The Centers for Disease Control and Prevention (CDC) released a recent study finding that more than 80% of pregnancy-related deaths that occurred in 36 US states from 2017 to 2019 were preventable.
A review of pregnancy-related deaths in these states over the three-year period found that a total of 839 deaths were preventable out of the 996 deaths for which such determinations were made.
The CDC analyzed 1,018 pregnancy-related deaths overall, finding that mental health issues, hemorrhaging, and heart and coronary problems were the three leading causes of pregnancy-related deaths.
Mental health problems, including drug overdoses, accounted for 22.7% of deaths, hemorrhages 13.7% and heart and coronary problems 12.8%.

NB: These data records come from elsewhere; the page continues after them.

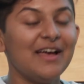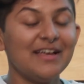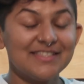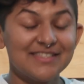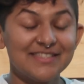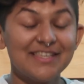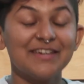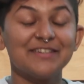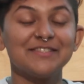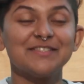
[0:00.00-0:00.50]

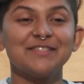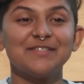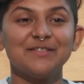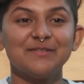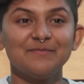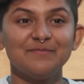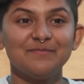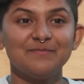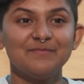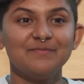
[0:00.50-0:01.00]
6.
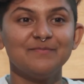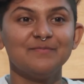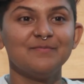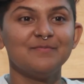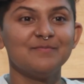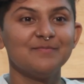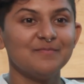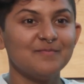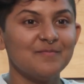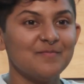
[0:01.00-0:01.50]

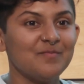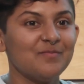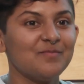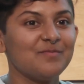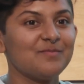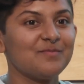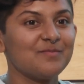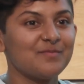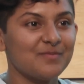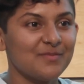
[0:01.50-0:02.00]

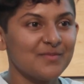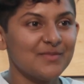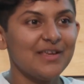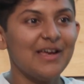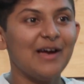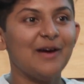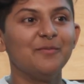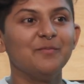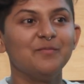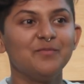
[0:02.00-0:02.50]

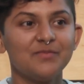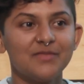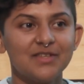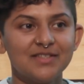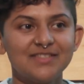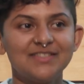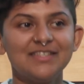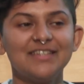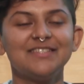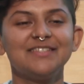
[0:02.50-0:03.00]
Yeah,
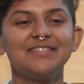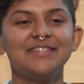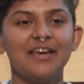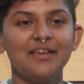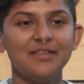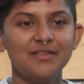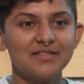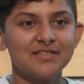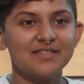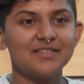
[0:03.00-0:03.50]
6
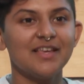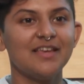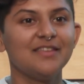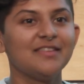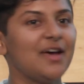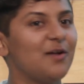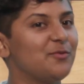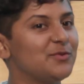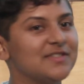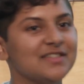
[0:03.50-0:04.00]
deaths, and
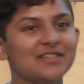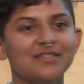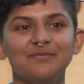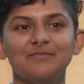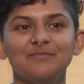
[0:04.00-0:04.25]
that was it.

The leading causes of pregnancy-related death differ by ethnicity. Heart and coronary death topped among those identified as black, mental health issues topped among those identified as Hispanic and white, and hemorrhage topped among those identified as Asian.
Black Americans have been disproportionately affected. The group accounts for 13.8% of the US population but 31.4% of pregnancy-related deaths.
Data used in the analysis was acquired in the following states for a portion of one or more years from 2017 through 2019: Alabama, Alaska, Arizona, Arkansas, California, Colorado, Connecticut, Delaware, Florida, Georgia, Hawaii, Illinois, Indiana, Kansas, Louisiana, Massachusetts, Minnesota, Mississippi, Missouri, North Carolina, Nebraska, New Hampshire, New Jersey, New Mexico, New York (excluding New York), Ohio, Oklahoma, Oregon, Pennsylvania, Tennessee, Texas, Virginia, Washington, West Virginia, Wisconsin, and Wyoming.